■ **PROBLEM TO WORK ON**
Where does the string "with" appear in the material? Copy each line that holds it.

■ **THE INPUT**

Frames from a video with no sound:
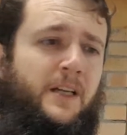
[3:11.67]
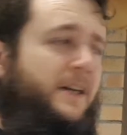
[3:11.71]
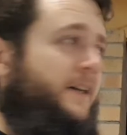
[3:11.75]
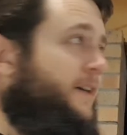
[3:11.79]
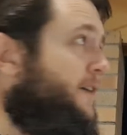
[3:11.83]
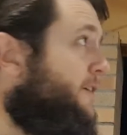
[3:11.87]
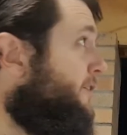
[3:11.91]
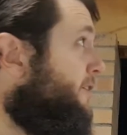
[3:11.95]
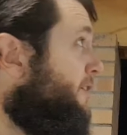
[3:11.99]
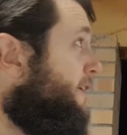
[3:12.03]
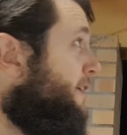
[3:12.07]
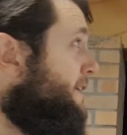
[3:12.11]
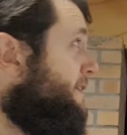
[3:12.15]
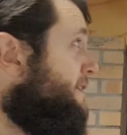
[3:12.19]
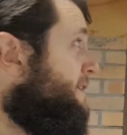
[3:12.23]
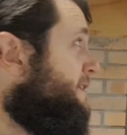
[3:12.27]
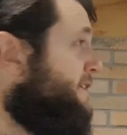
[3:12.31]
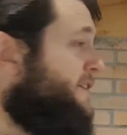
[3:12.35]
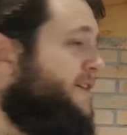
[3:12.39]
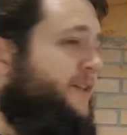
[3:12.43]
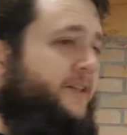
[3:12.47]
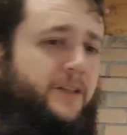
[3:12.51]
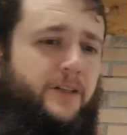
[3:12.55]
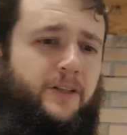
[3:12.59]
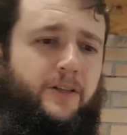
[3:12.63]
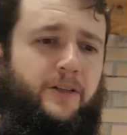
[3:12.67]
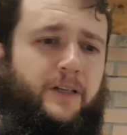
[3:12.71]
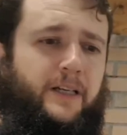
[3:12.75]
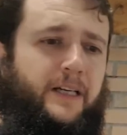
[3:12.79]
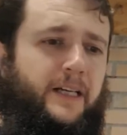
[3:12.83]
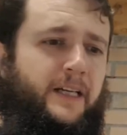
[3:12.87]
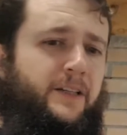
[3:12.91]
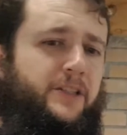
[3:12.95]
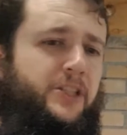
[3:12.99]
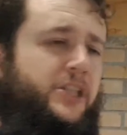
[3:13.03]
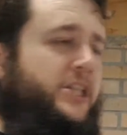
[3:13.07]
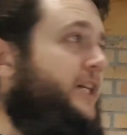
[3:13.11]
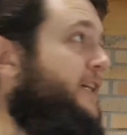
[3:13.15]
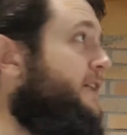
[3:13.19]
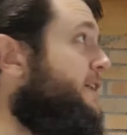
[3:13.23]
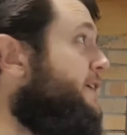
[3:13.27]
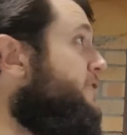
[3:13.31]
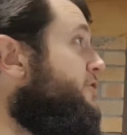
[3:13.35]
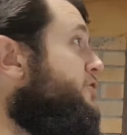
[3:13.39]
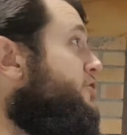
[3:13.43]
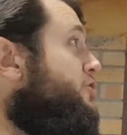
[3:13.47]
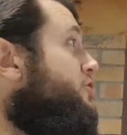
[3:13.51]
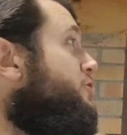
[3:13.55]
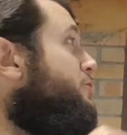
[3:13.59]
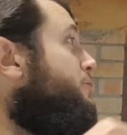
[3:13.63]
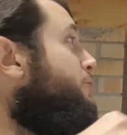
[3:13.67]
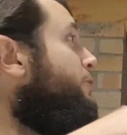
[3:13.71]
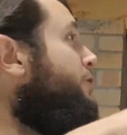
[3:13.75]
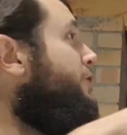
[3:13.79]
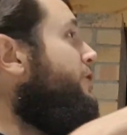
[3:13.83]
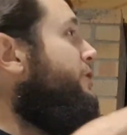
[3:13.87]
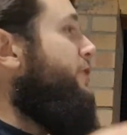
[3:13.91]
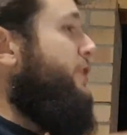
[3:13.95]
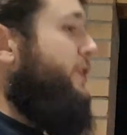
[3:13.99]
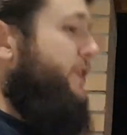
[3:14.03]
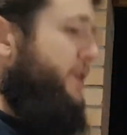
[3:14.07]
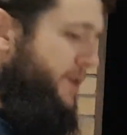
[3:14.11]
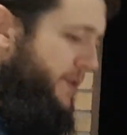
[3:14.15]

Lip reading: All right, so our challenge with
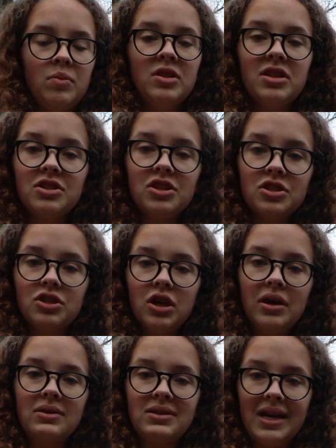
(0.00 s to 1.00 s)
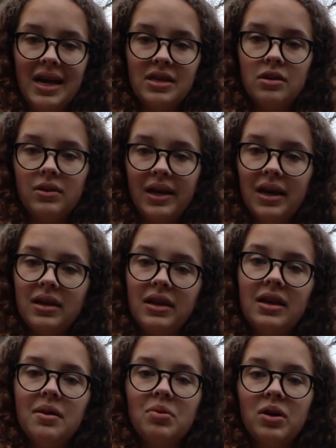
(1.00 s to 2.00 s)
but this just shows that you can
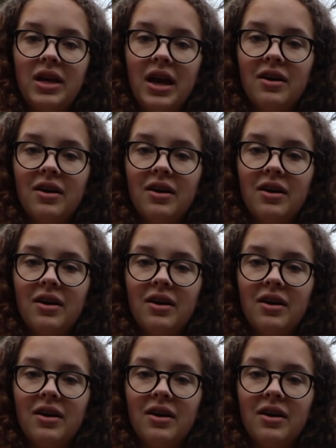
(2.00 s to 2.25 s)
eat a pretty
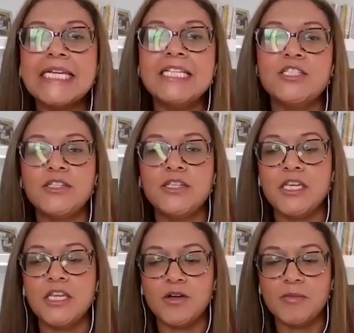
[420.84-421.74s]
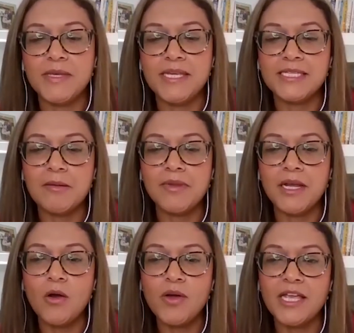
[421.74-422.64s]
into the gear, because I'm
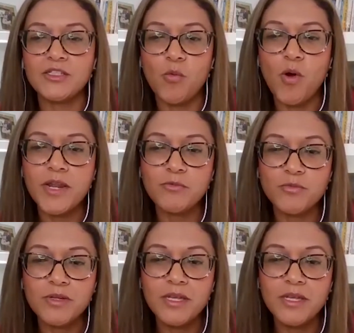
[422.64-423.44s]
like, okay, so what?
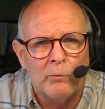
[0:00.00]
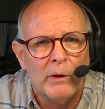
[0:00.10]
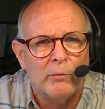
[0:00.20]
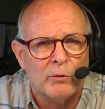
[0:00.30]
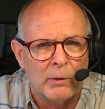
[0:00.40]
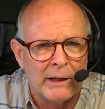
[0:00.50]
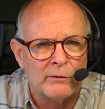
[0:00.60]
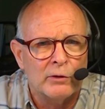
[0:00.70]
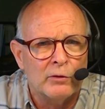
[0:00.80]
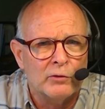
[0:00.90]
We would
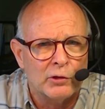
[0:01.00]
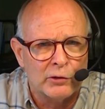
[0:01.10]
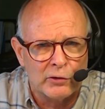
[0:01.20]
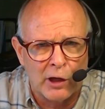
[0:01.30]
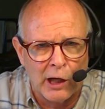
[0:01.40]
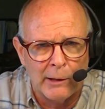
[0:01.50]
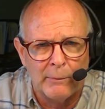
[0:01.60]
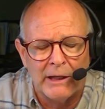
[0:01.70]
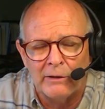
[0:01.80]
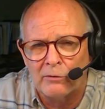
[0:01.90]
rather use your time
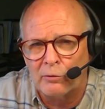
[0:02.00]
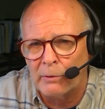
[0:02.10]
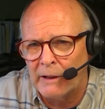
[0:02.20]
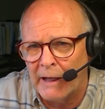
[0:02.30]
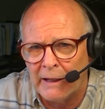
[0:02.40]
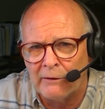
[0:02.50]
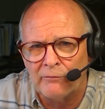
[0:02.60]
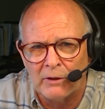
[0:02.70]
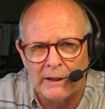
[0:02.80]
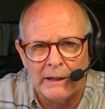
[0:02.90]
in
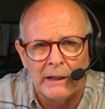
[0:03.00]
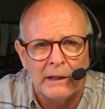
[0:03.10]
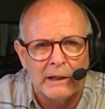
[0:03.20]
creatively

■ **YOUR RESPONSE**
Frames from a video with no sound:
Lip reading: All right, so our challenge with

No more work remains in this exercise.